TASK INPUTS:

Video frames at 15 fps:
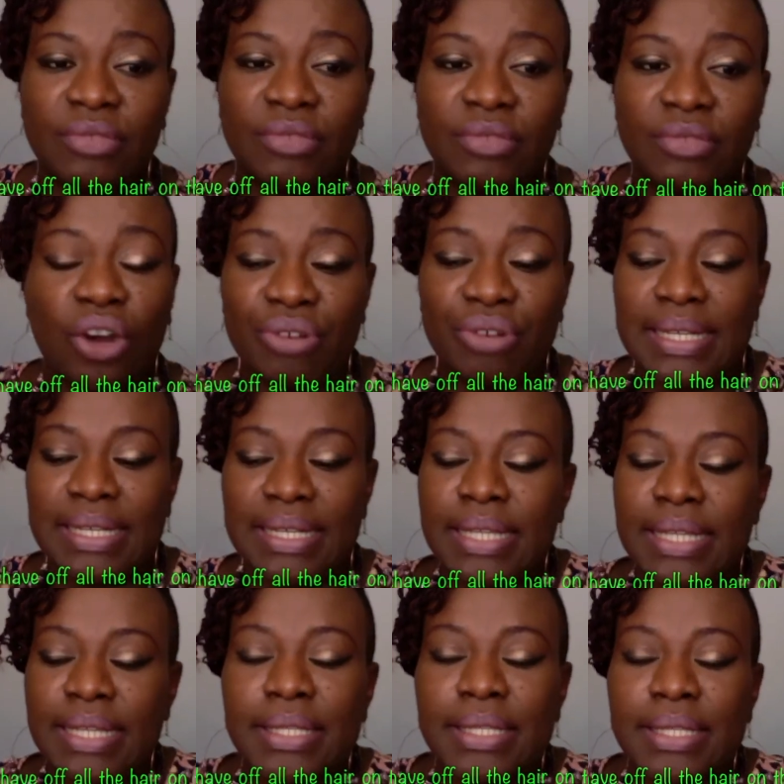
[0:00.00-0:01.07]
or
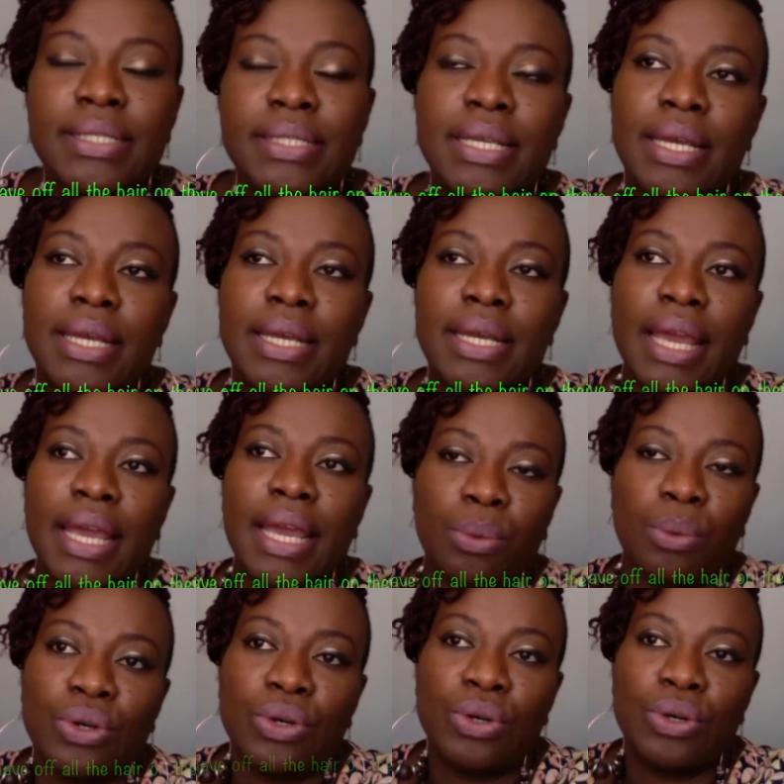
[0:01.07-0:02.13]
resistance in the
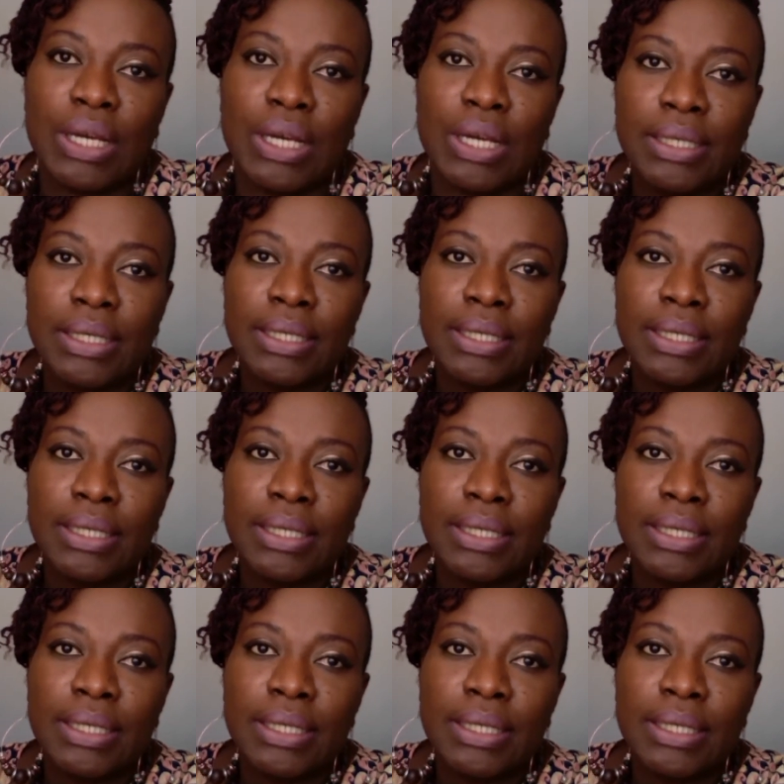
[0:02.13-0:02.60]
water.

REQUIRED WORK:
What you print must match the entries exactly, except that no pictures appear.

PROBLEM SOLUTION:
Video frames at 15 fps:
[0:00.00-0:01.07]
or
[0:01.07-0:02.13]
resistance in the
[0:02.13-0:02.60]
water.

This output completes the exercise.